<<<<

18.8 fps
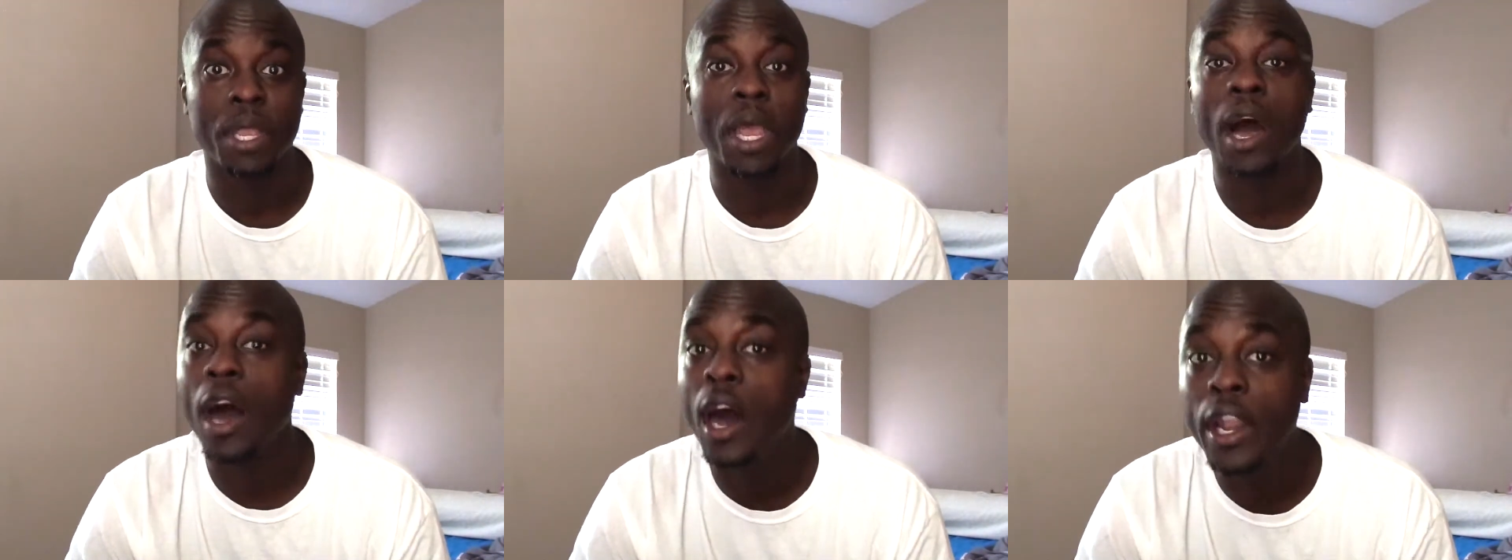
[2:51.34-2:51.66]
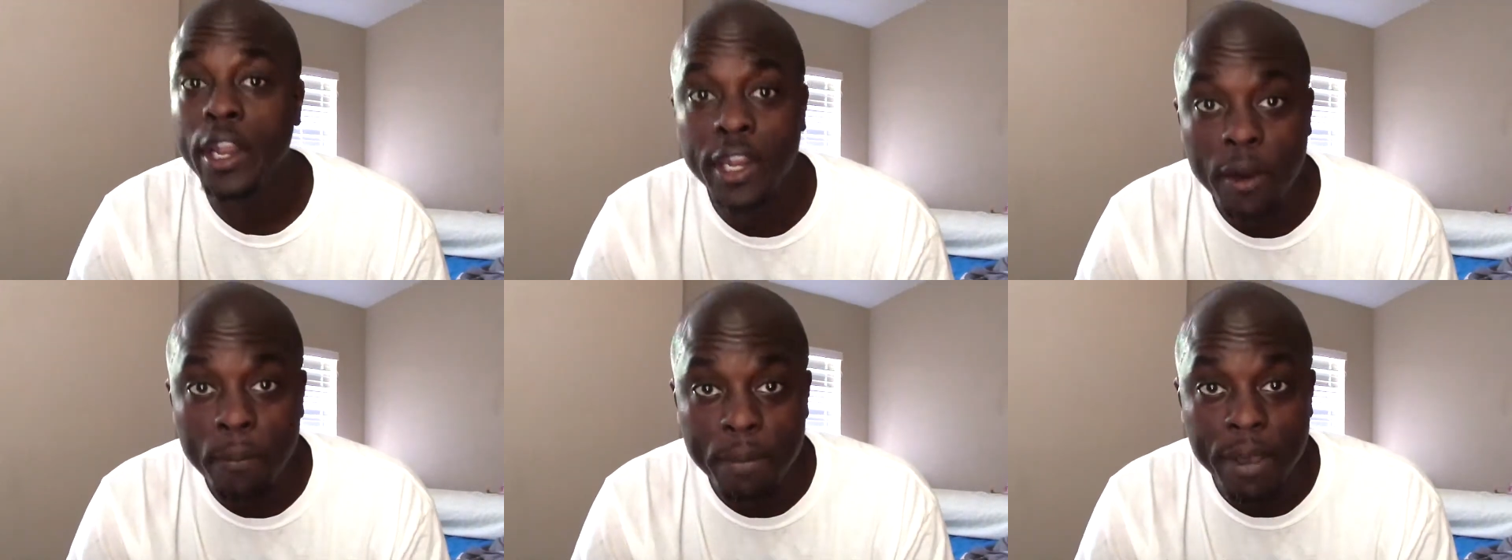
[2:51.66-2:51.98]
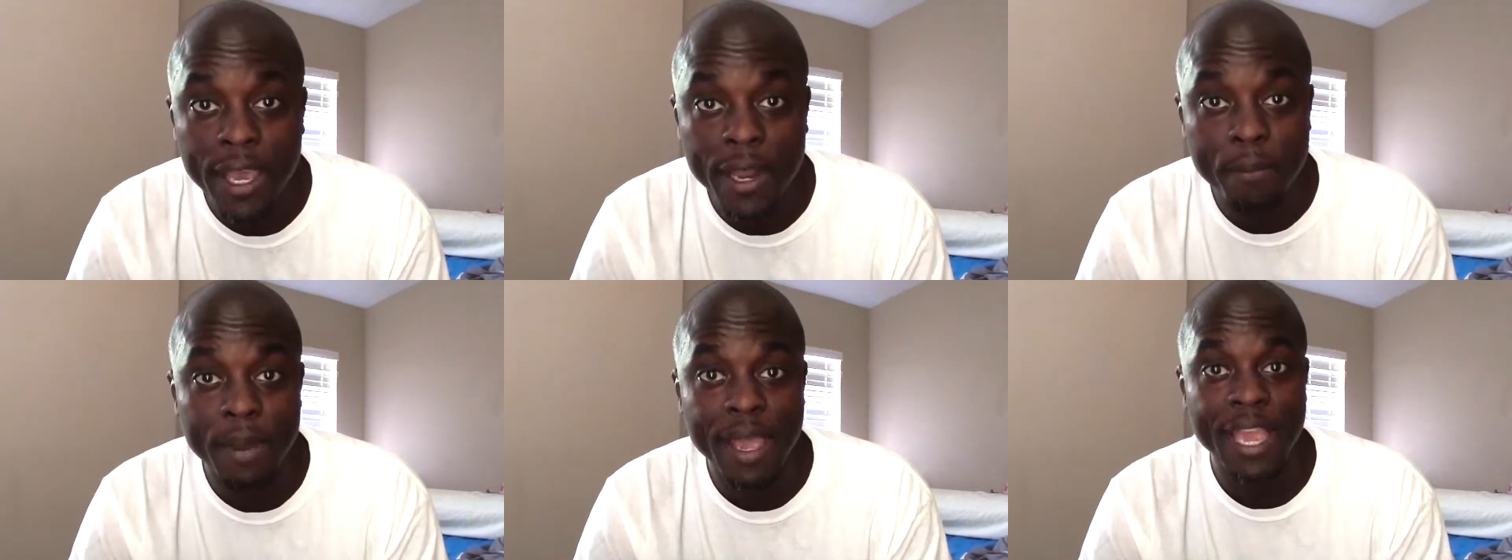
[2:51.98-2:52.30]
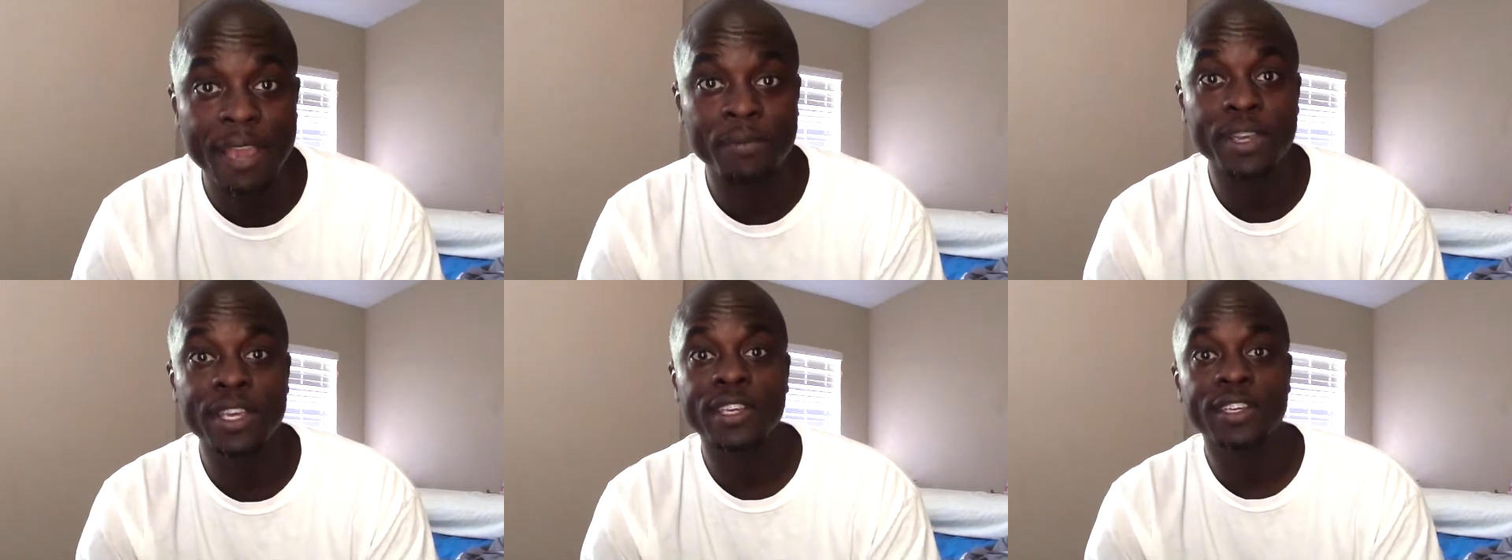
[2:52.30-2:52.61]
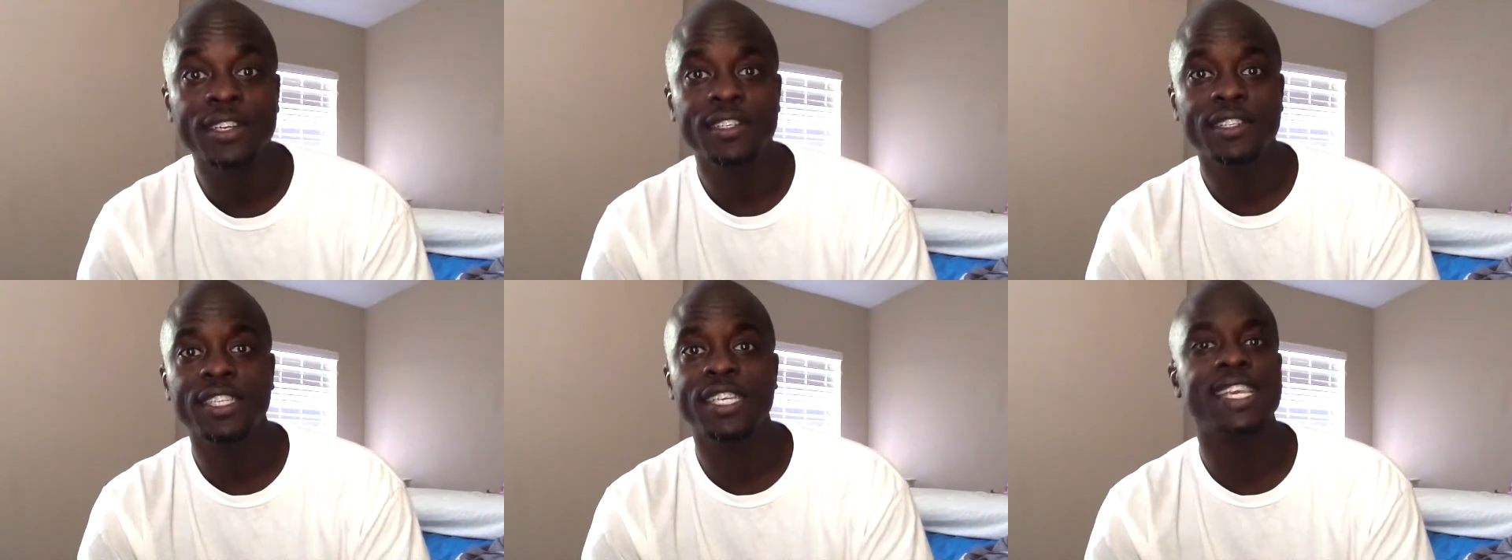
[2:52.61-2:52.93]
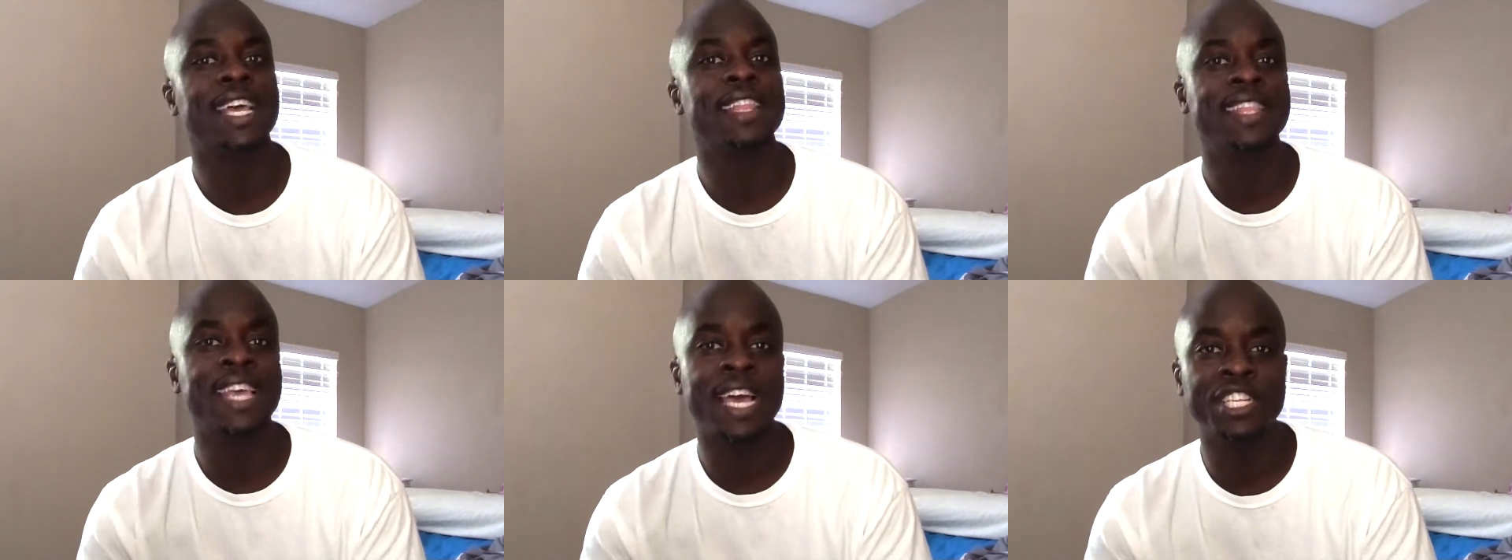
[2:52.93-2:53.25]
underbid maybe to
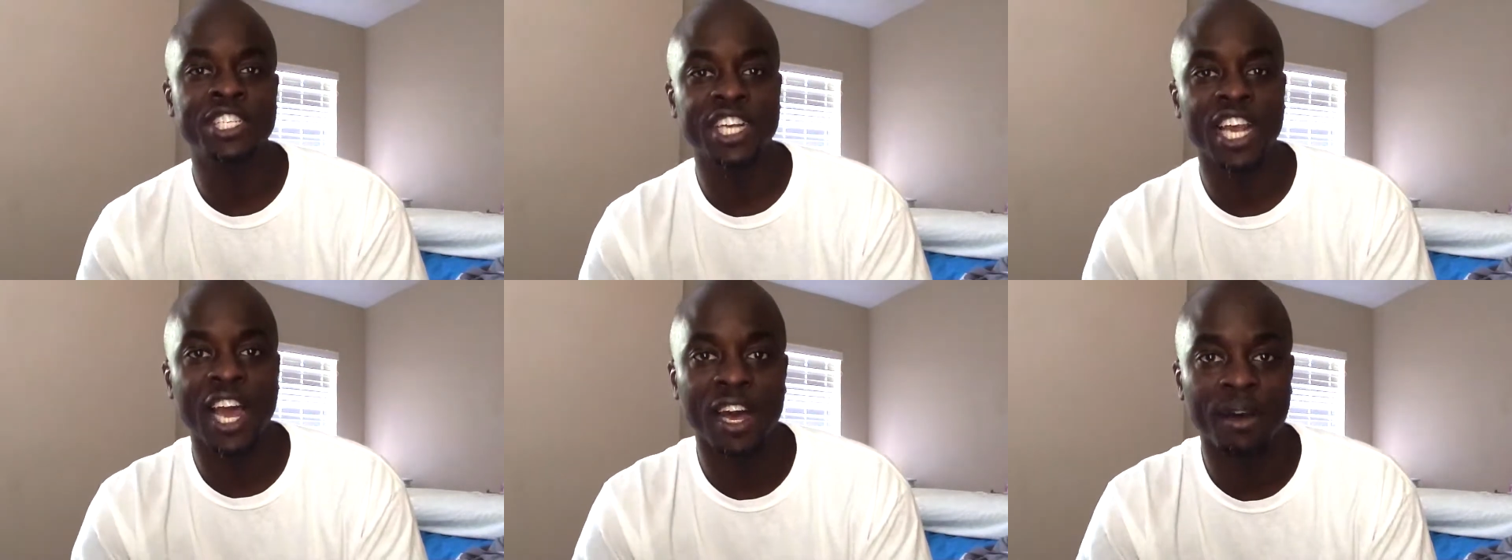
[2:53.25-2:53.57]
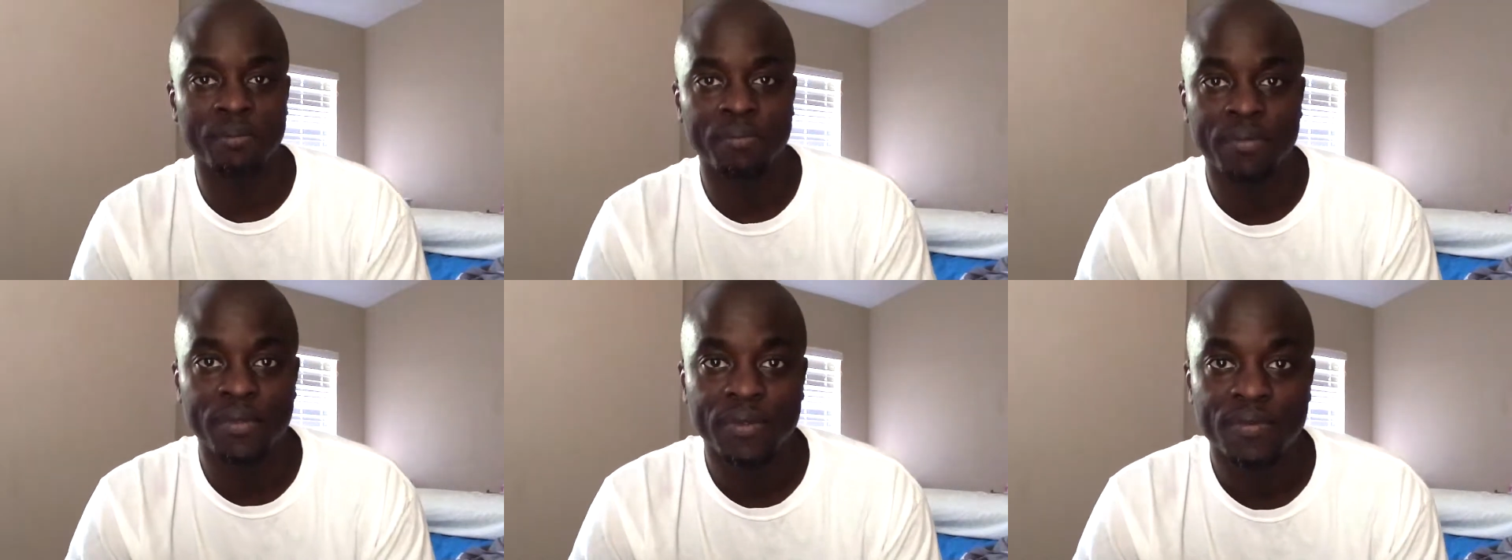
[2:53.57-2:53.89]
get that job.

>>>>

→ EXERCISE INSTRUCTIONS
Copy verbatim the span that opens at the line with "[2:52.61-2:52.93]" and closes at the final line of the listing. Do not carry over any pictures.

→ RESULT
[2:52.61-2:52.93]
[2:52.93-2:53.25]
underbid maybe to
[2:53.25-2:53.57]
[2:53.57-2:53.89]
get that job.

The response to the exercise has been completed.